The Gold Standard of Causal Inference: Experimental Methods

Rui Huang* and Pian Chen** | June 12, 2026

This article is the first part of our data science crash courses — Causal Methods in the Courtroom and the C-Suite. The courses introduce fundamental methods that economists, statisticians, and data scientists use to make causal inference. We write for two groups: (1) lawyers who want to understand whether challenged conduct caused harm and how to quantify damages and (2) business leaders who make product, pricing, and marketing decisions. This article focuses on experimental methods for causal inference. Later installments in this series will cover the statistical, econometric, and machine-learning methods that have been tested in the courtroom or have been used by business leaders.

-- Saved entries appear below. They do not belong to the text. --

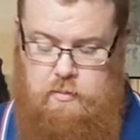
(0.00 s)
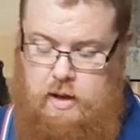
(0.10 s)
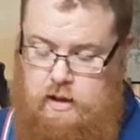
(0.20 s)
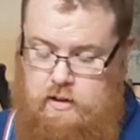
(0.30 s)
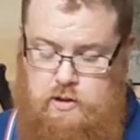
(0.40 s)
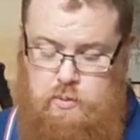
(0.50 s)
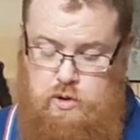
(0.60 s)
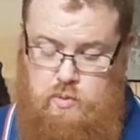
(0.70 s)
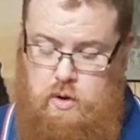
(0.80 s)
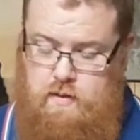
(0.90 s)
And this
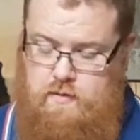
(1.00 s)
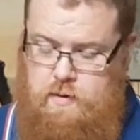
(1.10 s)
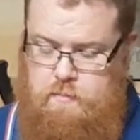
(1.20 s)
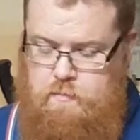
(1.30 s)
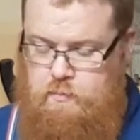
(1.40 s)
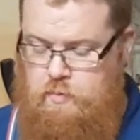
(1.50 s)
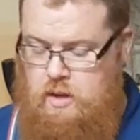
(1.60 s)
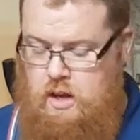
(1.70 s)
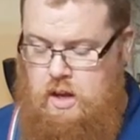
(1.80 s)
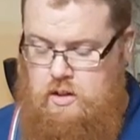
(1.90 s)
was one of them.
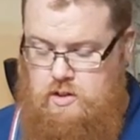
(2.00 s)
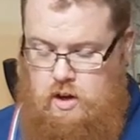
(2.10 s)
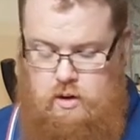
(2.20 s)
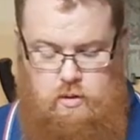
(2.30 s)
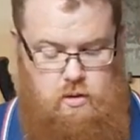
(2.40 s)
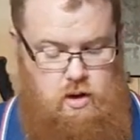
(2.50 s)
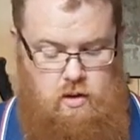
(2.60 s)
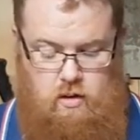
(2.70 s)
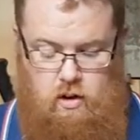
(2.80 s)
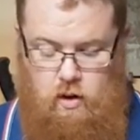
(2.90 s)
So
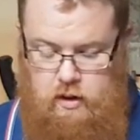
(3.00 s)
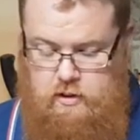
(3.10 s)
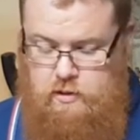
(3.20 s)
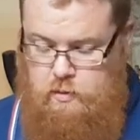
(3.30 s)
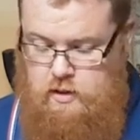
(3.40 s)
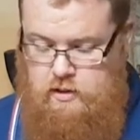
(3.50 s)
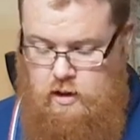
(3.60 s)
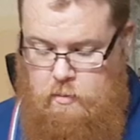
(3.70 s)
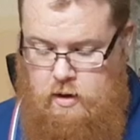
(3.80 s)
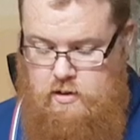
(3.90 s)
I like this one
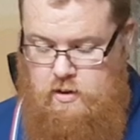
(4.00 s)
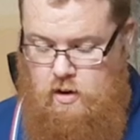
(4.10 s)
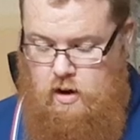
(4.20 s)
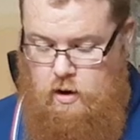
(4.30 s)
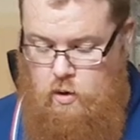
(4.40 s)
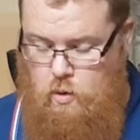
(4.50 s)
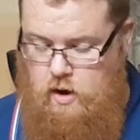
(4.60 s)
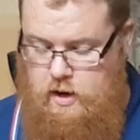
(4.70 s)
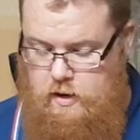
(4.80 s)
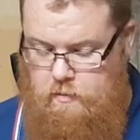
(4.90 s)
so much that I
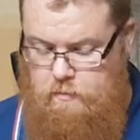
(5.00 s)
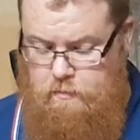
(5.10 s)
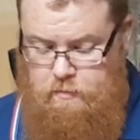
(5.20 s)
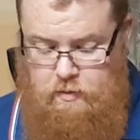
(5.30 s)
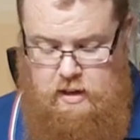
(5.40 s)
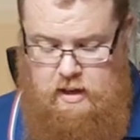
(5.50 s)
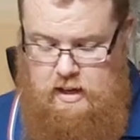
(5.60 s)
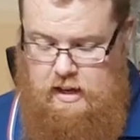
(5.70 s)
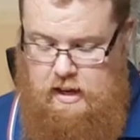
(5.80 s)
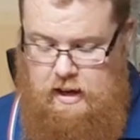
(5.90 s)
acquired it,
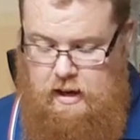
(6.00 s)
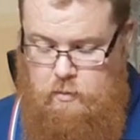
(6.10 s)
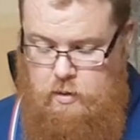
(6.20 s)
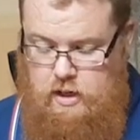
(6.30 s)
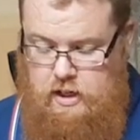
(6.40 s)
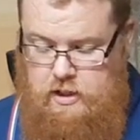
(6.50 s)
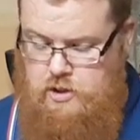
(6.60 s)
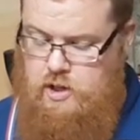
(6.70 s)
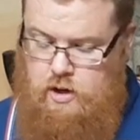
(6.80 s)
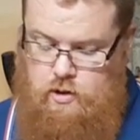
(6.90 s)
and we're going to
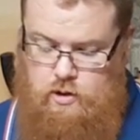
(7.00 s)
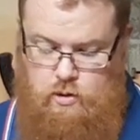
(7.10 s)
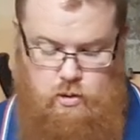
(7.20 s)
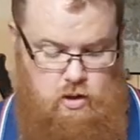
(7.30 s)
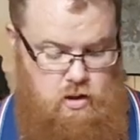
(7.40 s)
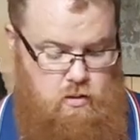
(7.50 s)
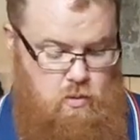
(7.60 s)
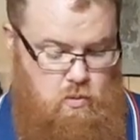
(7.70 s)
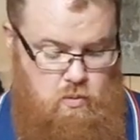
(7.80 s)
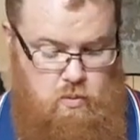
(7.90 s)
show you
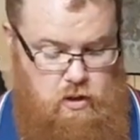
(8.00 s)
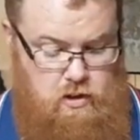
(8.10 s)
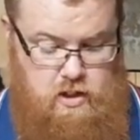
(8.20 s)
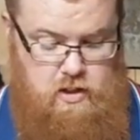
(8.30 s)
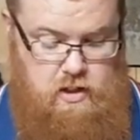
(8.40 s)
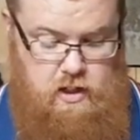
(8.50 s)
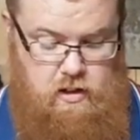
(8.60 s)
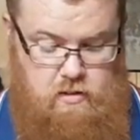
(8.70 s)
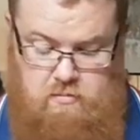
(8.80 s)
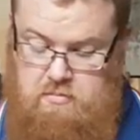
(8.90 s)
what this
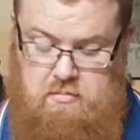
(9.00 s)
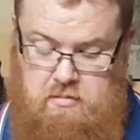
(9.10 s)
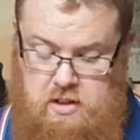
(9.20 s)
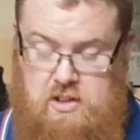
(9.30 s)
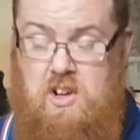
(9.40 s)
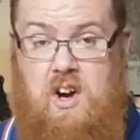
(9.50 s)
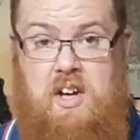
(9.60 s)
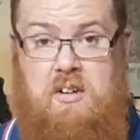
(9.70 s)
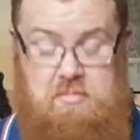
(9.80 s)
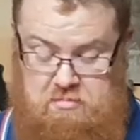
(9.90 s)
thing is like.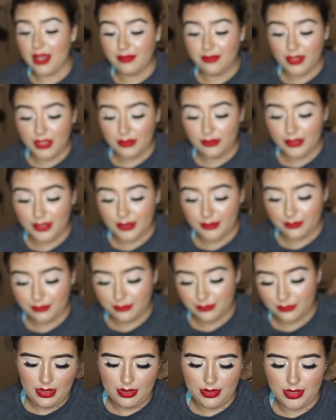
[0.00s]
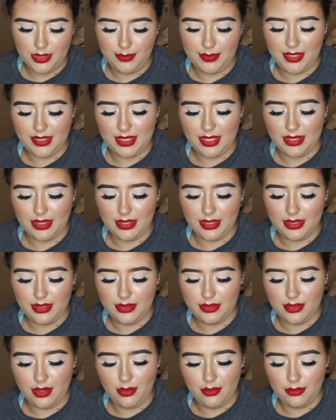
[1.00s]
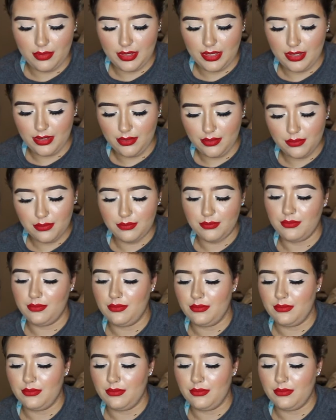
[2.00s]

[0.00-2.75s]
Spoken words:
favorite, just because I think it's so cute.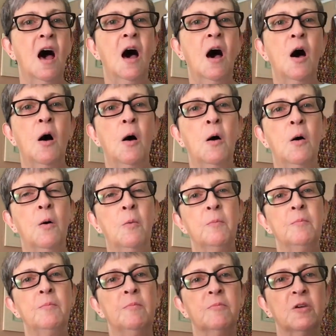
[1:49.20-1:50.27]

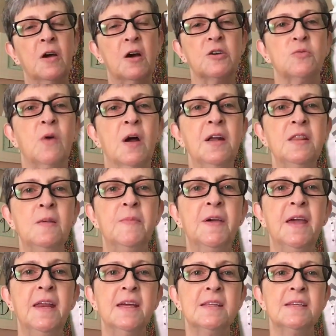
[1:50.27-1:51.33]
Gosh, right at the
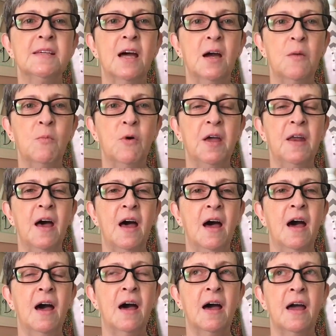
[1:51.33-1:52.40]
beginning of the time when
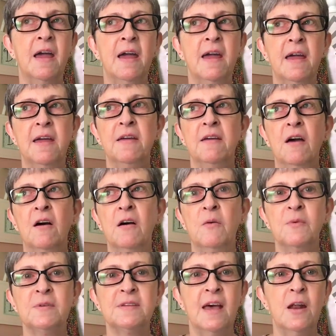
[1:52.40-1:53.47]
I
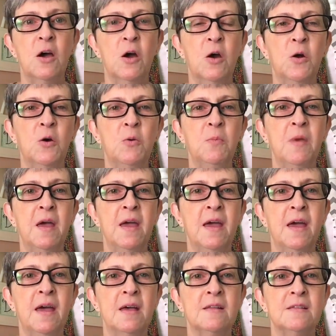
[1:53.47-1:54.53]
was at home
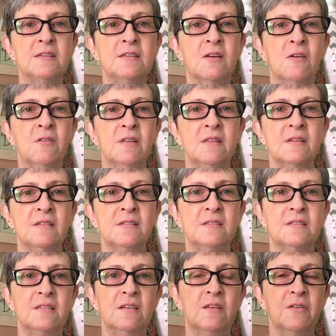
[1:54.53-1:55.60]
and started
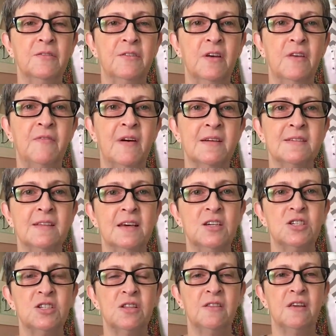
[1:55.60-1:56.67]
this,
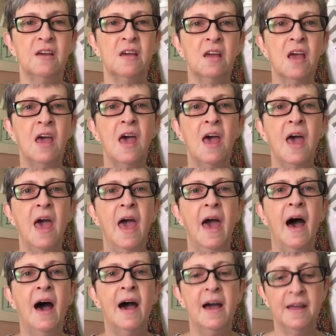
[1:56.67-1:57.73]
self-isolation thing,
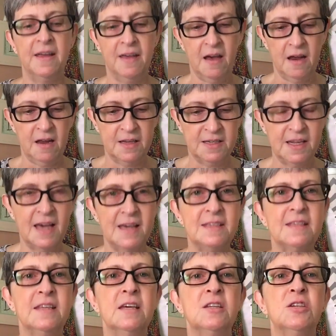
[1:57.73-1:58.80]
I got a
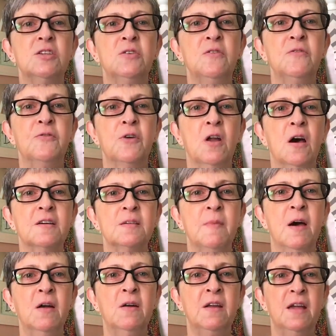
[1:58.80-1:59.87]
test knit to do for Knox
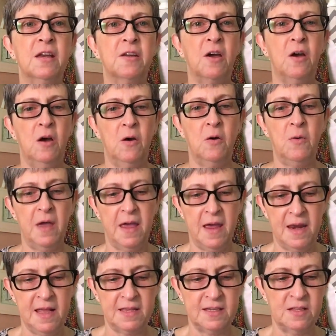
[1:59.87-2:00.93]
Mountain Knit Co.,
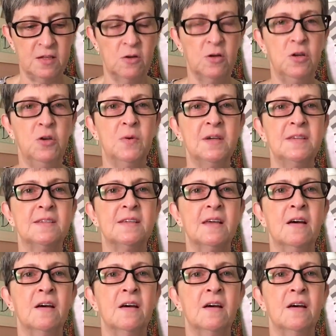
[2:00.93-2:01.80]
and it's their newest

Nearly every consequential decision in the courtroom and in business hinges on what-if questions: what would have happened in a world where the thing we’re evaluating didn’t occur? In antitrust, consumer protection, and other litigation matters, experts need to analyze alleged conduct (e.g., price fixing, consumer fraud, IP infringement) and quantify the difference between what actually happened and what would have happened absent the alleged conduct. In business decisions, millions or billions of dollars could be at stake if a different product is offered, prices are set differently, and advertising channels and spending change. Throughout this series, we use marketing and advertising to illustrate the methods.

Download PDF

Marketing and Advertising Spend

Every quarter, in nearly every marketing organization, the CFO asks some version of the same question: if we cut this advertising channel by 20%, what happens to revenue? In most cases, the honest answer is that the company does not actually know. The dashboards report only what the platforms themselves report: Meta says it drove $4M last quarter; Google says $6M. The attribution tool combines these figures and assigns a single, tidy number to each channel.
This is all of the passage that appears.